WHO and UNICEF recommended practical steps

  • The health authorities should conduct in-depth assessments and establish national standards and accountability mechanisms.
  • Across the region, and the world, a lack of quality baseline data limits authorities’ understanding of the problem.
  • As this is done, and national road-maps to improve WASH services are developed, health authorities should create clear and measurable benchmarks that can be used to improve and maintain infrastructure and ensure that facilities are ‘fit to serve’.

Educating the health workers

  • The health authorities should increase engagement and work to instil a culture of cleanliness and safety in all healthcare facilities.
  • Alongside information campaigns that target facility administrators, all workers in the health system from doctors and nurses to midwives and cleaners should be made aware of, and made to practise, current WASH and infection prevention and control procedures (IPC).
  • To help do this, modules on WASH services and IPC should be included in pre-service training and as part of ongoing professional development.
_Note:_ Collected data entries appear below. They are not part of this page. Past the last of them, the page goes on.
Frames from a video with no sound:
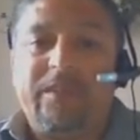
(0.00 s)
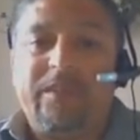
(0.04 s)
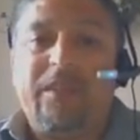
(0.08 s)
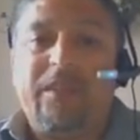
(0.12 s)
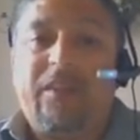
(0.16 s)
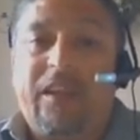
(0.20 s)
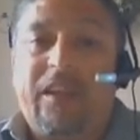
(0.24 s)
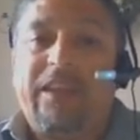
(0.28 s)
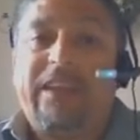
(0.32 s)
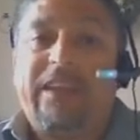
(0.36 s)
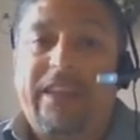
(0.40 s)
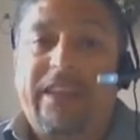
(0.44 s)

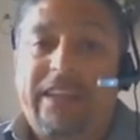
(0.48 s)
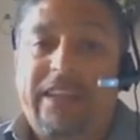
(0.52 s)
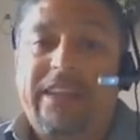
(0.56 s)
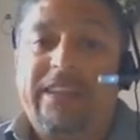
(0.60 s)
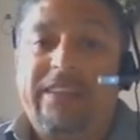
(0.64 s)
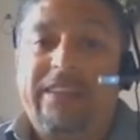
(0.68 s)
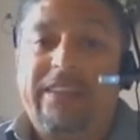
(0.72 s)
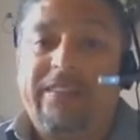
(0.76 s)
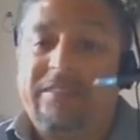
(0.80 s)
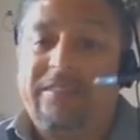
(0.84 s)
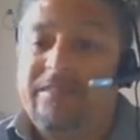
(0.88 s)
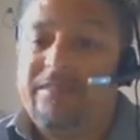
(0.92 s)
All right, get
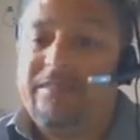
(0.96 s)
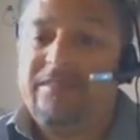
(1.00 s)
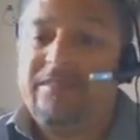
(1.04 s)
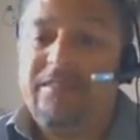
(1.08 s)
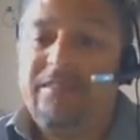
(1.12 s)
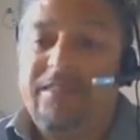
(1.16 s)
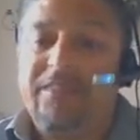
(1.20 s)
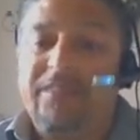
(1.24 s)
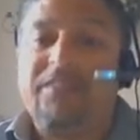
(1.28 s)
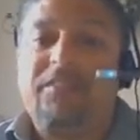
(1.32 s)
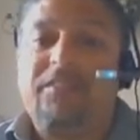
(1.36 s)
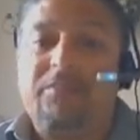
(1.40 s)
it?
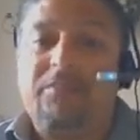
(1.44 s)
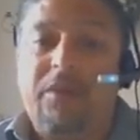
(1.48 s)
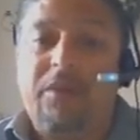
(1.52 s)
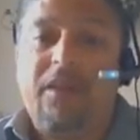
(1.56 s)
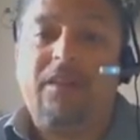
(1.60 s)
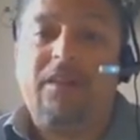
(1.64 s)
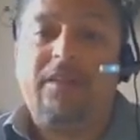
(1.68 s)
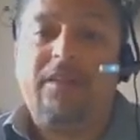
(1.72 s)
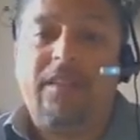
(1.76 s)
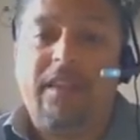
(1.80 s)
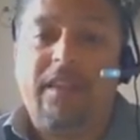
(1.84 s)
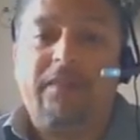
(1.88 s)
They're
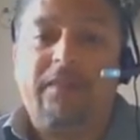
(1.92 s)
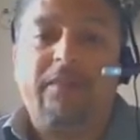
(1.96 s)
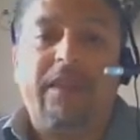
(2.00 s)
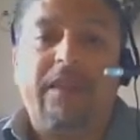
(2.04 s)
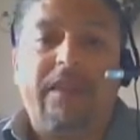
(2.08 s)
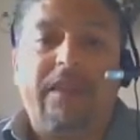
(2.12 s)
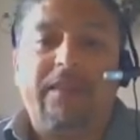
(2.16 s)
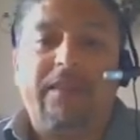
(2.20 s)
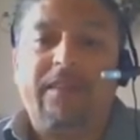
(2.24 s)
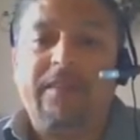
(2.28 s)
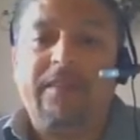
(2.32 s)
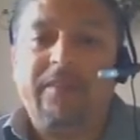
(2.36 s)
smaller than
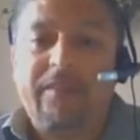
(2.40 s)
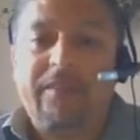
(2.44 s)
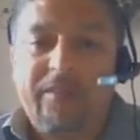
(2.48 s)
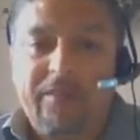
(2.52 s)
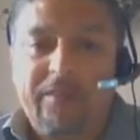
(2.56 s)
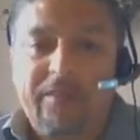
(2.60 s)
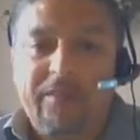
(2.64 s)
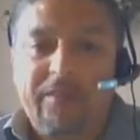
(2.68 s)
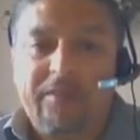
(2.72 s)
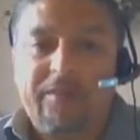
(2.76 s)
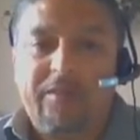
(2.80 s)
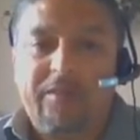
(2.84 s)
me,
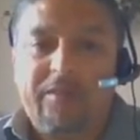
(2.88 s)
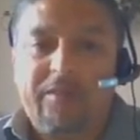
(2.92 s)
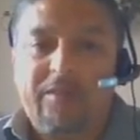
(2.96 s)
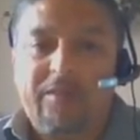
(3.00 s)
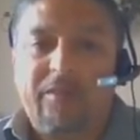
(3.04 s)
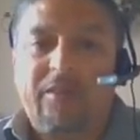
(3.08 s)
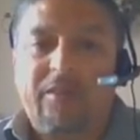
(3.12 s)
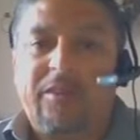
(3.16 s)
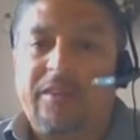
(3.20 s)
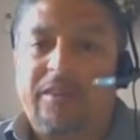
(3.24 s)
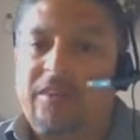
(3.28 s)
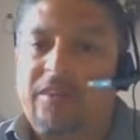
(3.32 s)

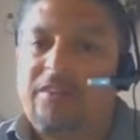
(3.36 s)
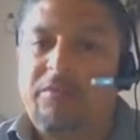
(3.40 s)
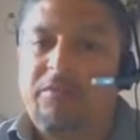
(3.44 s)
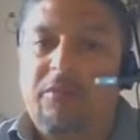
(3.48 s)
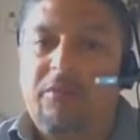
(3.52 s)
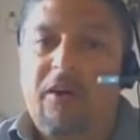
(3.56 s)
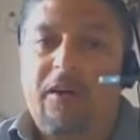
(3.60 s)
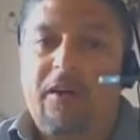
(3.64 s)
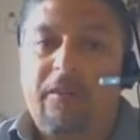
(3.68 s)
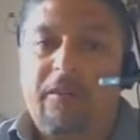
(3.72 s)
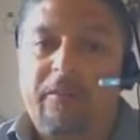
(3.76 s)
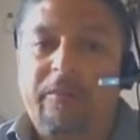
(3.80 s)
so they're
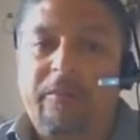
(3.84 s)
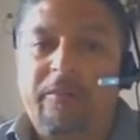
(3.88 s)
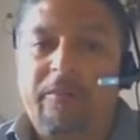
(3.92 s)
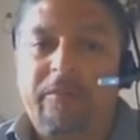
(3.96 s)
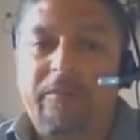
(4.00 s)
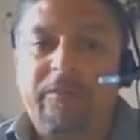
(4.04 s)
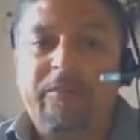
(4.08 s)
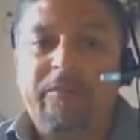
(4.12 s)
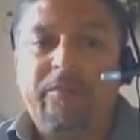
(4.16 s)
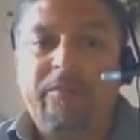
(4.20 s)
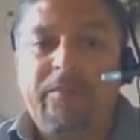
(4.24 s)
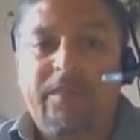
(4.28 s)
small.
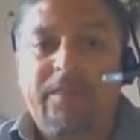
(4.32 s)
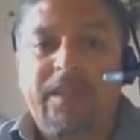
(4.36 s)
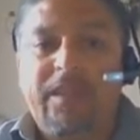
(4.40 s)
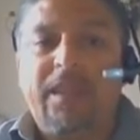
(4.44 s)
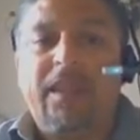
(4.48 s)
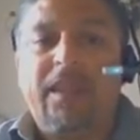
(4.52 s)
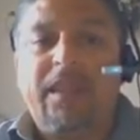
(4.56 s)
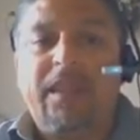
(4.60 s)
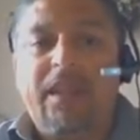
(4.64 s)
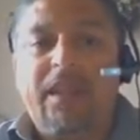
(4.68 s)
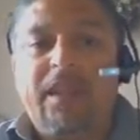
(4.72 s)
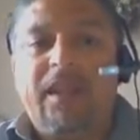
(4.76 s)

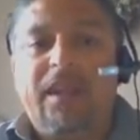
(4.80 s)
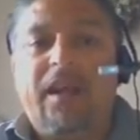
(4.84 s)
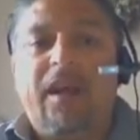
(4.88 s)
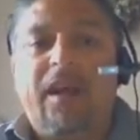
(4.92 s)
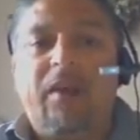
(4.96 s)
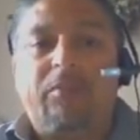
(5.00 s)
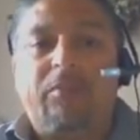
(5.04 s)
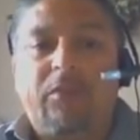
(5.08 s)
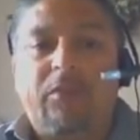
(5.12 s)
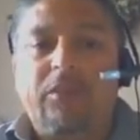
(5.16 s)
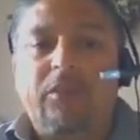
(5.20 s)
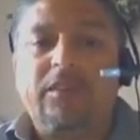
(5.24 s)

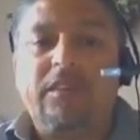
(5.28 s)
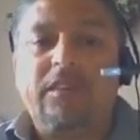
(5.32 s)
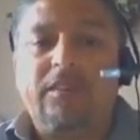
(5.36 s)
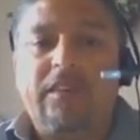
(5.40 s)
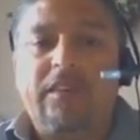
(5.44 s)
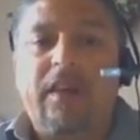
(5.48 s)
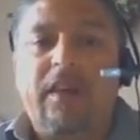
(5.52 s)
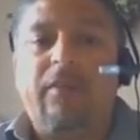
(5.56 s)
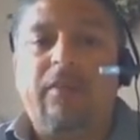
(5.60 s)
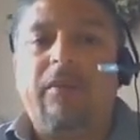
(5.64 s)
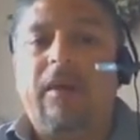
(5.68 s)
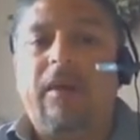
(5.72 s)

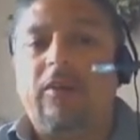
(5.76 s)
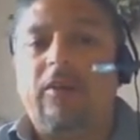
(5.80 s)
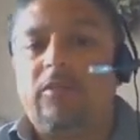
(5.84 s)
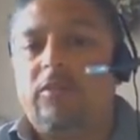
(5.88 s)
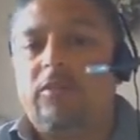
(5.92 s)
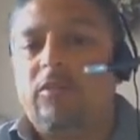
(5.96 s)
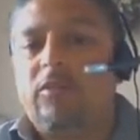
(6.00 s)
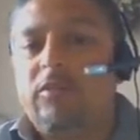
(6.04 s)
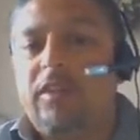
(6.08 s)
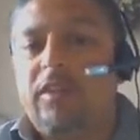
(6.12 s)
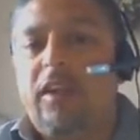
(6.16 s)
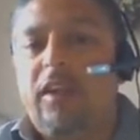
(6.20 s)
Protons have
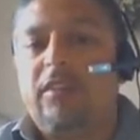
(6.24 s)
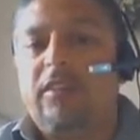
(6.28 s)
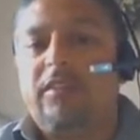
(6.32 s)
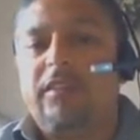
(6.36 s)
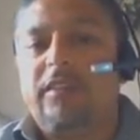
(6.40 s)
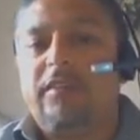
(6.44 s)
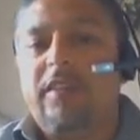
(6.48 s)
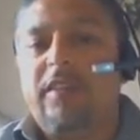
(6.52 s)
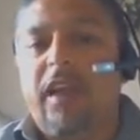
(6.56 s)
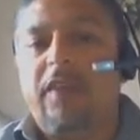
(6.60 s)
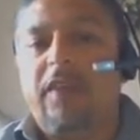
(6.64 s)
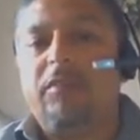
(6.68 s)
about
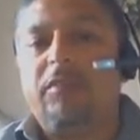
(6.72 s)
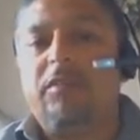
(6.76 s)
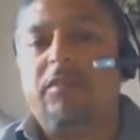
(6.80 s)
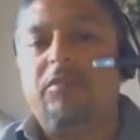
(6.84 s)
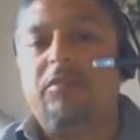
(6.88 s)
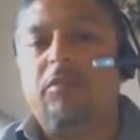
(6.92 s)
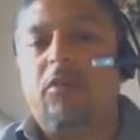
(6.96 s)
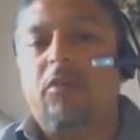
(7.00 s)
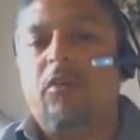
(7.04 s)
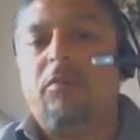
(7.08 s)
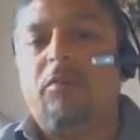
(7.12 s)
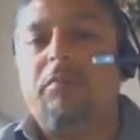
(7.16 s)
2,000 times
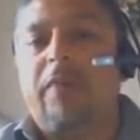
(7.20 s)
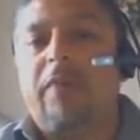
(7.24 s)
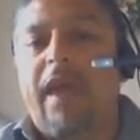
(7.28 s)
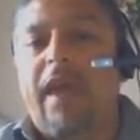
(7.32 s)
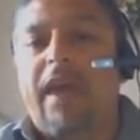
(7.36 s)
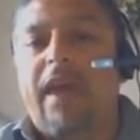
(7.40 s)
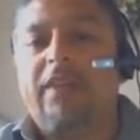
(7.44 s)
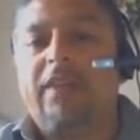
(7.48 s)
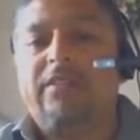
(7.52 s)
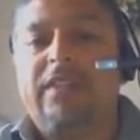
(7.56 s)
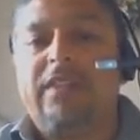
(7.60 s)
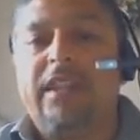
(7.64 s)
more
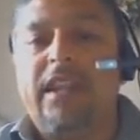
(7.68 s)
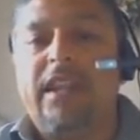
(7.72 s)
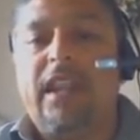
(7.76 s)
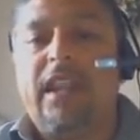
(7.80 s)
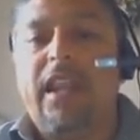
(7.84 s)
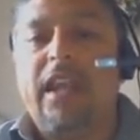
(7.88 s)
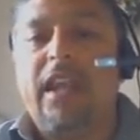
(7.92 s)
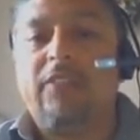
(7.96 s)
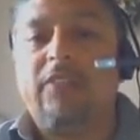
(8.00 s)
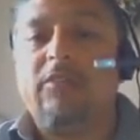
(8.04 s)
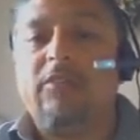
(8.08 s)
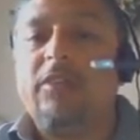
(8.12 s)
mass than
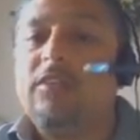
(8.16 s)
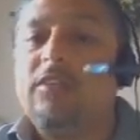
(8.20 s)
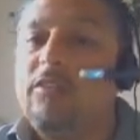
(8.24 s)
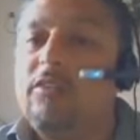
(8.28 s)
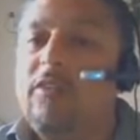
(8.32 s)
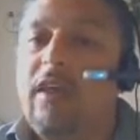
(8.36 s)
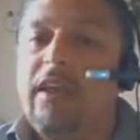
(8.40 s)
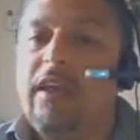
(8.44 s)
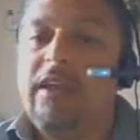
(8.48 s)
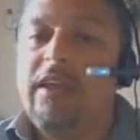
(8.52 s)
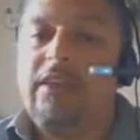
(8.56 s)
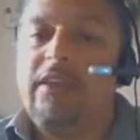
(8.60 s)
electrons,
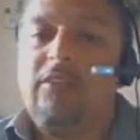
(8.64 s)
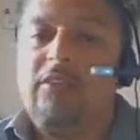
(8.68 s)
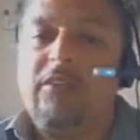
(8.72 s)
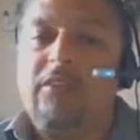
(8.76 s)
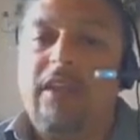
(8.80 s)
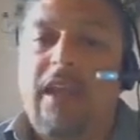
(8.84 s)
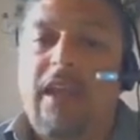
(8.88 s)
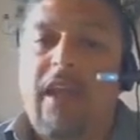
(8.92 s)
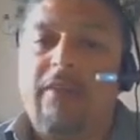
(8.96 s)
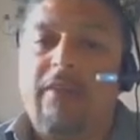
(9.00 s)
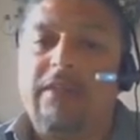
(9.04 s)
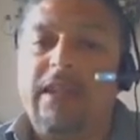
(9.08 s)
so that you
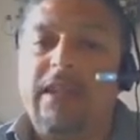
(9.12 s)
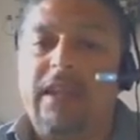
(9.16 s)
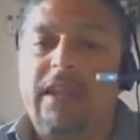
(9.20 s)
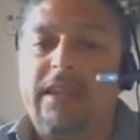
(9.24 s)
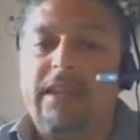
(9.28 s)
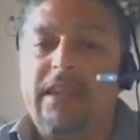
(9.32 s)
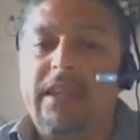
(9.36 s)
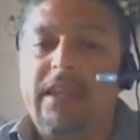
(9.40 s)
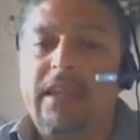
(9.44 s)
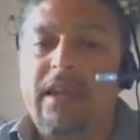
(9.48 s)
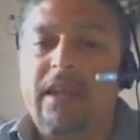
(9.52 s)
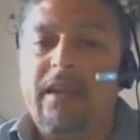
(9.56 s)
can have an
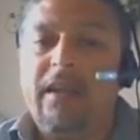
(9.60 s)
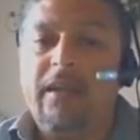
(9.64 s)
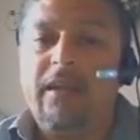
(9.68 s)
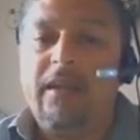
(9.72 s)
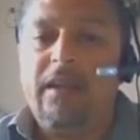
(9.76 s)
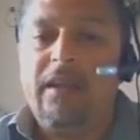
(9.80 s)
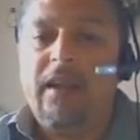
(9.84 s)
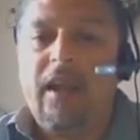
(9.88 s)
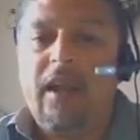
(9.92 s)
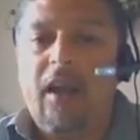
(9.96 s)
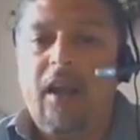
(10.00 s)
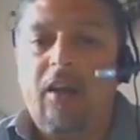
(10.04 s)
idea
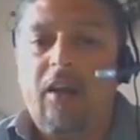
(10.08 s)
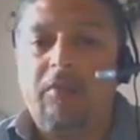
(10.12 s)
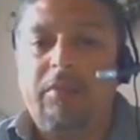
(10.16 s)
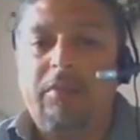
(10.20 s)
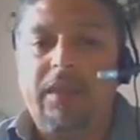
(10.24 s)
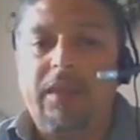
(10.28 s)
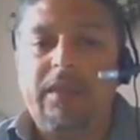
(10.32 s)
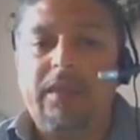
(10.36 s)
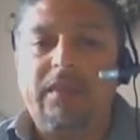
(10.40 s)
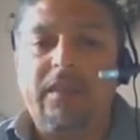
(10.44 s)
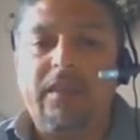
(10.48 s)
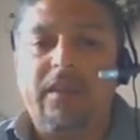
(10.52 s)
how
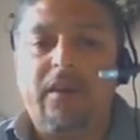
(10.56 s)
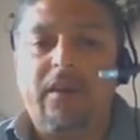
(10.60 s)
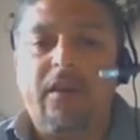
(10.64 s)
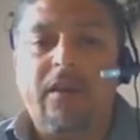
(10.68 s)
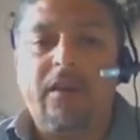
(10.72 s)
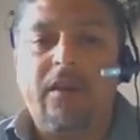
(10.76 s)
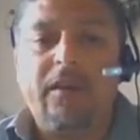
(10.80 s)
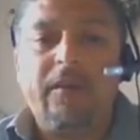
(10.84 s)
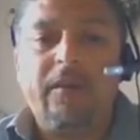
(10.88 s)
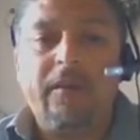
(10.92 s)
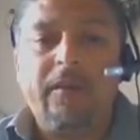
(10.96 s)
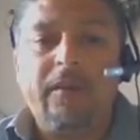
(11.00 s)
big they
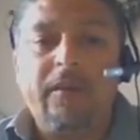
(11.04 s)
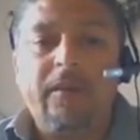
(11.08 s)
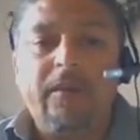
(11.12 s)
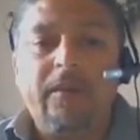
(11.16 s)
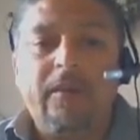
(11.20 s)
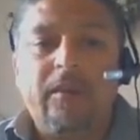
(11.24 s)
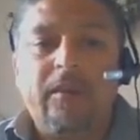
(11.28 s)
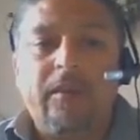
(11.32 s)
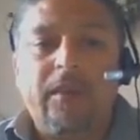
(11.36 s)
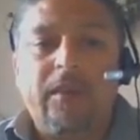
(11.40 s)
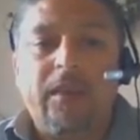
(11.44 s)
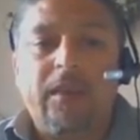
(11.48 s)
are.
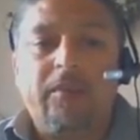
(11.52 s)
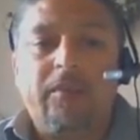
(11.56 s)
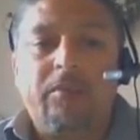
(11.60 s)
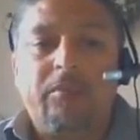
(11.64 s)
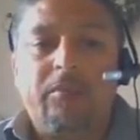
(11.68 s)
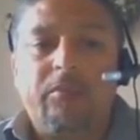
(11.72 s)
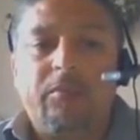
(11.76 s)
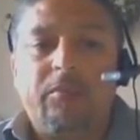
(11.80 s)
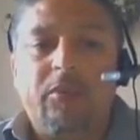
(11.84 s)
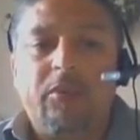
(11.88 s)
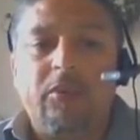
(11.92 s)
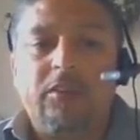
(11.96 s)
Okay,
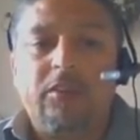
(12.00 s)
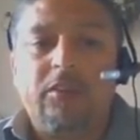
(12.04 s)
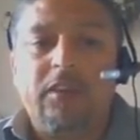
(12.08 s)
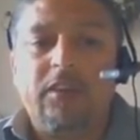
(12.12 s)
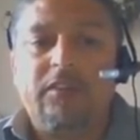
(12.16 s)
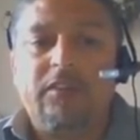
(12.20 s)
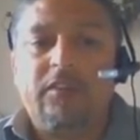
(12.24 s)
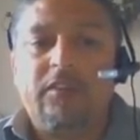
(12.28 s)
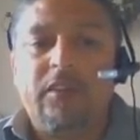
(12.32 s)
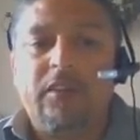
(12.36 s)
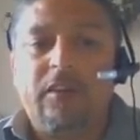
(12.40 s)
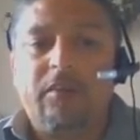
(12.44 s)

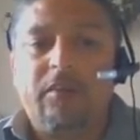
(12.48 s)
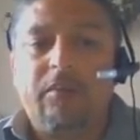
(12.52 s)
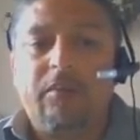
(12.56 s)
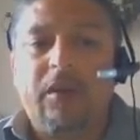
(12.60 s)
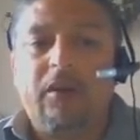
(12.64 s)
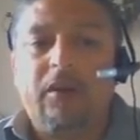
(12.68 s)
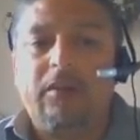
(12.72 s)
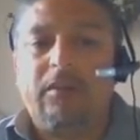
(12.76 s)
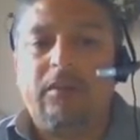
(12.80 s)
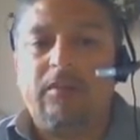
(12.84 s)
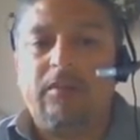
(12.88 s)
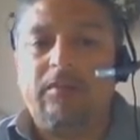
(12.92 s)
protons are
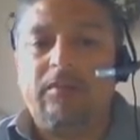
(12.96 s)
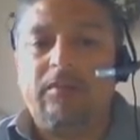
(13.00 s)
about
Promote demand for WASH services

  • In addition, authorities should work more closely with communities, especially in rural areas, to promote demand for WASH services.
  • The authorities should ensure that collection of data on key WASH indicators becomes routine.
  • Doing so will help accelerate progress by promoting continued action and accountability.
  • It will also help spur innovation by documenting the links between policies and outcomes.
  • To make that happen, WHO is working with member states as well as key partners to develop a data dashboard that brings together and tracks indicators on health facilities, including WASH services, with a focus on the primary care level.

Conclusion

  • As member states strive to achieve the ‘flagship priorities’ and work towards the SDG targets, that outcome is crucial.
  • Indeed, whatever the healthcare facility, whoever the provider, and wherever it is located, securing safe health services is an objective member states must boldly pursue.